Supplied records Block Start
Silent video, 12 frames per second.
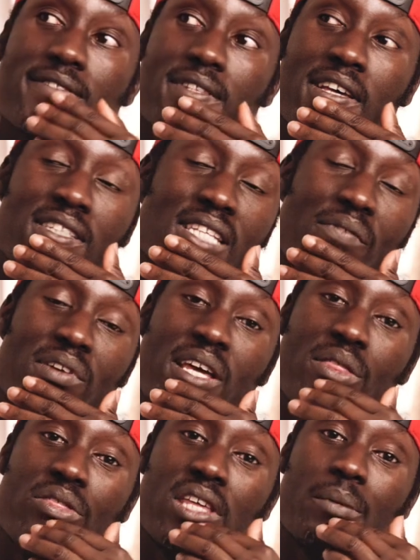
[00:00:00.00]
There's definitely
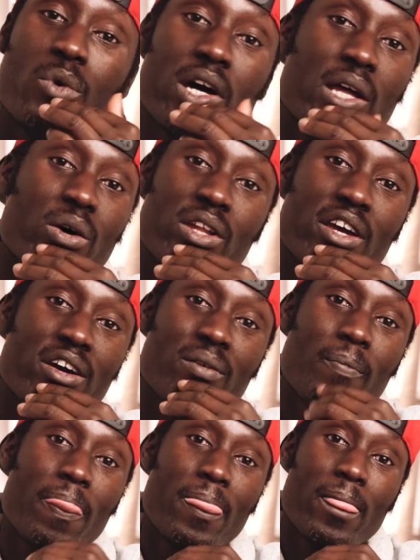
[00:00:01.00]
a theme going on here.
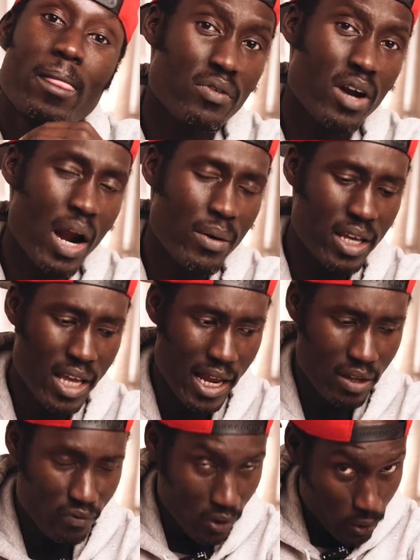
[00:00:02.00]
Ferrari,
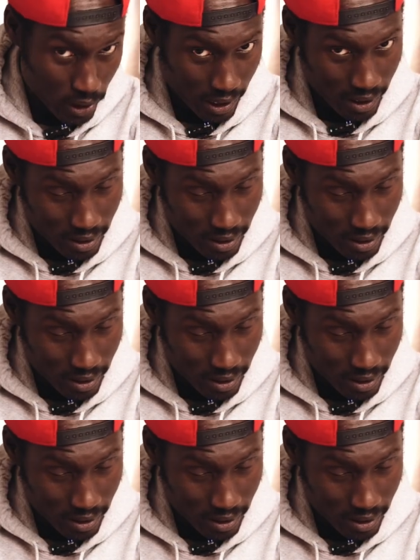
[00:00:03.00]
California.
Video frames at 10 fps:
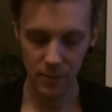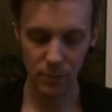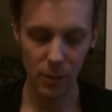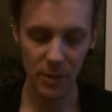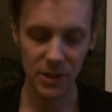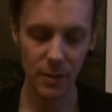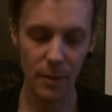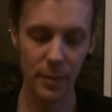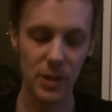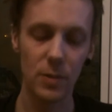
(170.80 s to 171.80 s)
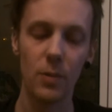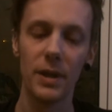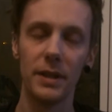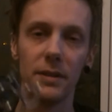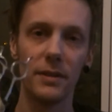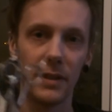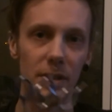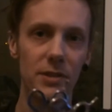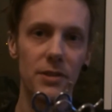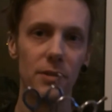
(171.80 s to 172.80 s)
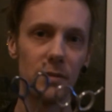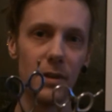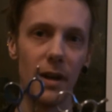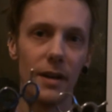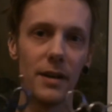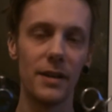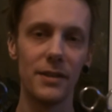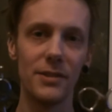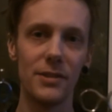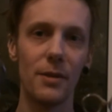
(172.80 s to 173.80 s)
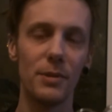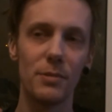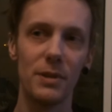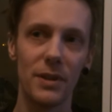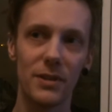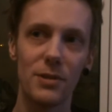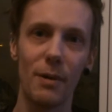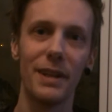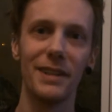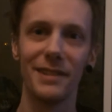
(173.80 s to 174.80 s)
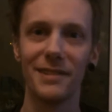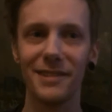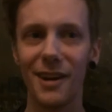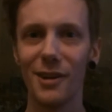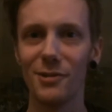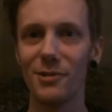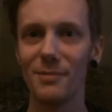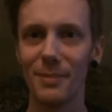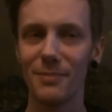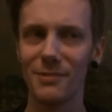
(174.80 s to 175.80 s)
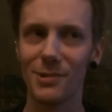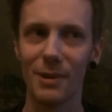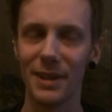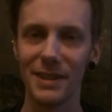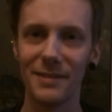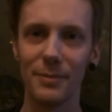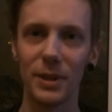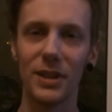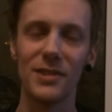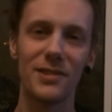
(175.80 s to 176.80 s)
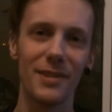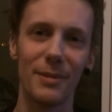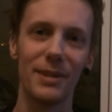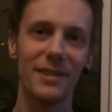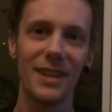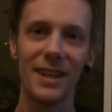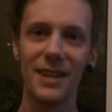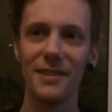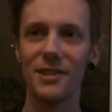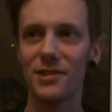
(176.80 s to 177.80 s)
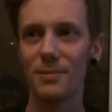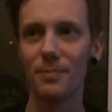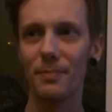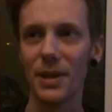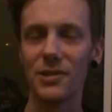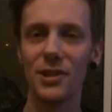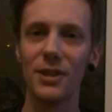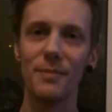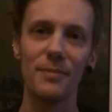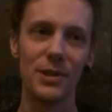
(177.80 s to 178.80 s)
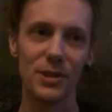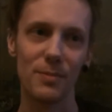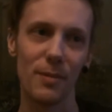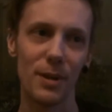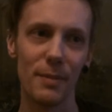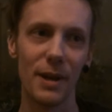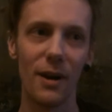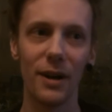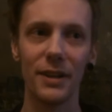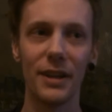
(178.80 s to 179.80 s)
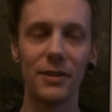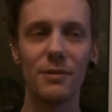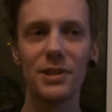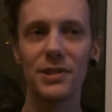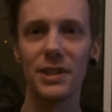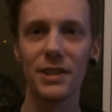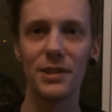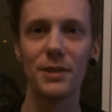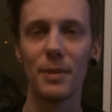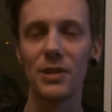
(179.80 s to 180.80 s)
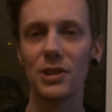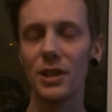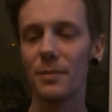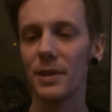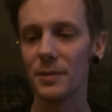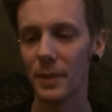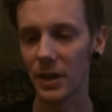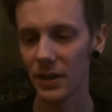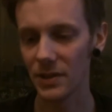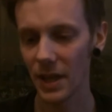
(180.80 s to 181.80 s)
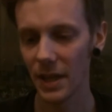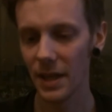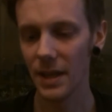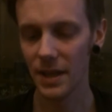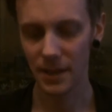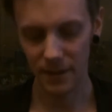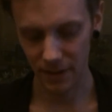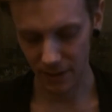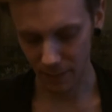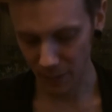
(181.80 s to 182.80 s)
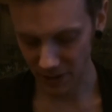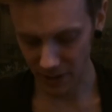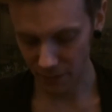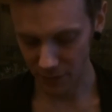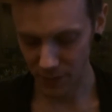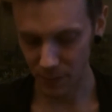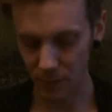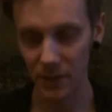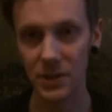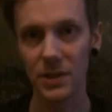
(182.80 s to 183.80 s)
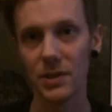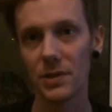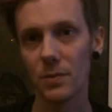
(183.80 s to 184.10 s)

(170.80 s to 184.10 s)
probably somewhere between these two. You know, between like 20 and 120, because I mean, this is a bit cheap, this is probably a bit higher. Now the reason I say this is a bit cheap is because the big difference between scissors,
Supplied records Block End
Supplied records Block Start
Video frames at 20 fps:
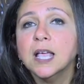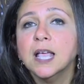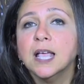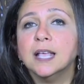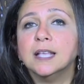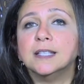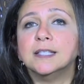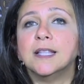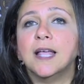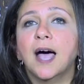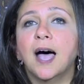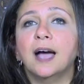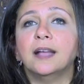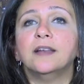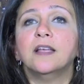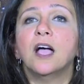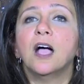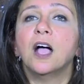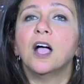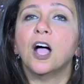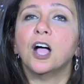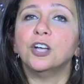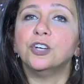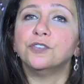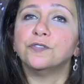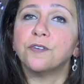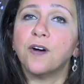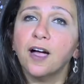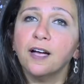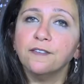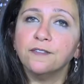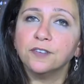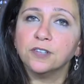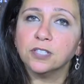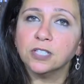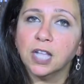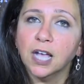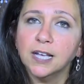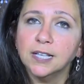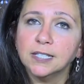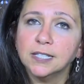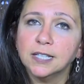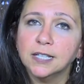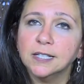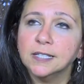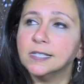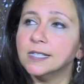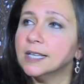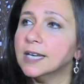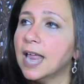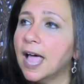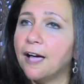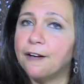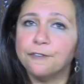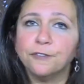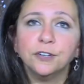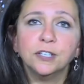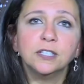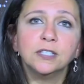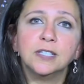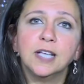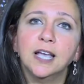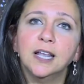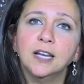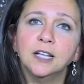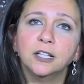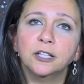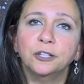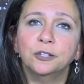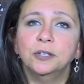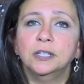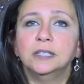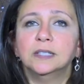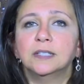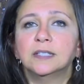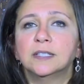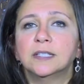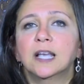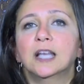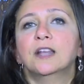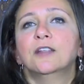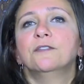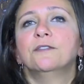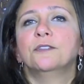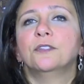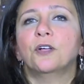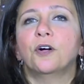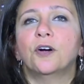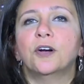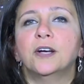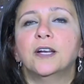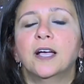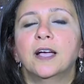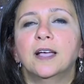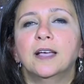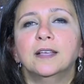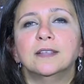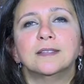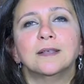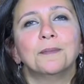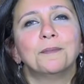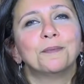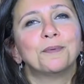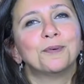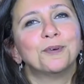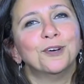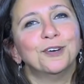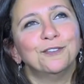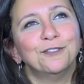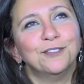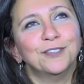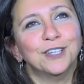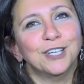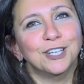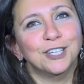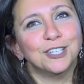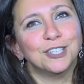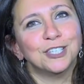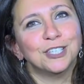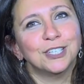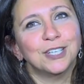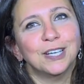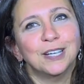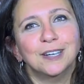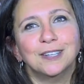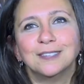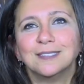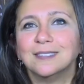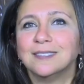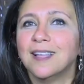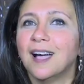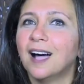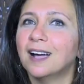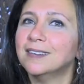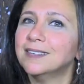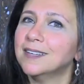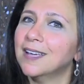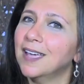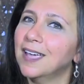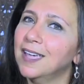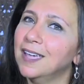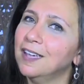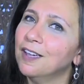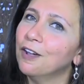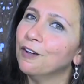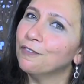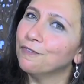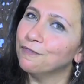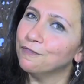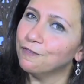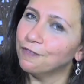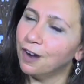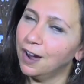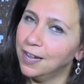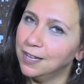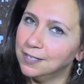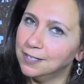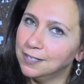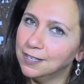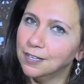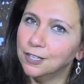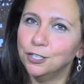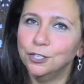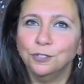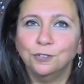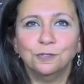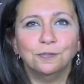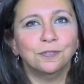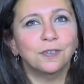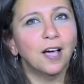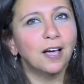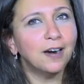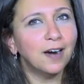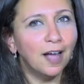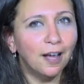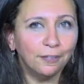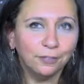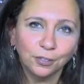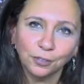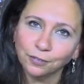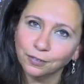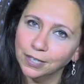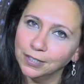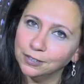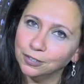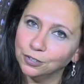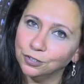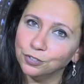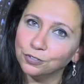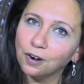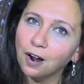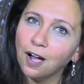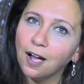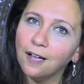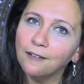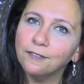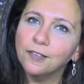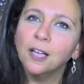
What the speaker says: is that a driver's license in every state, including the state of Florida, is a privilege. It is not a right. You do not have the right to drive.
Supplied records Block End
=== What the task requires ===
Line for line, output the entries above from the line with "Video frames at 10" to the line with "(183.80 s to 184.10 s)", both included, and nothing more. Skip pictures.

=== Result for this task ===
Video frames at 10 fps:
(170.80 s to 171.80 s)
(171.80 s to 172.80 s)
(172.80 s to 173.80 s)
(173.80 s to 174.80 s)
(174.80 s to 175.80 s)
(175.80 s to 176.80 s)
(176.80 s to 177.80 s)
(177.80 s to 178.80 s)
(178.80 s to 179.80 s)
(179.80 s to 180.80 s)
(180.80 s to 181.80 s)
(181.80 s to 182.80 s)
(182.80 s to 183.80 s)
(183.80 s to 184.10 s)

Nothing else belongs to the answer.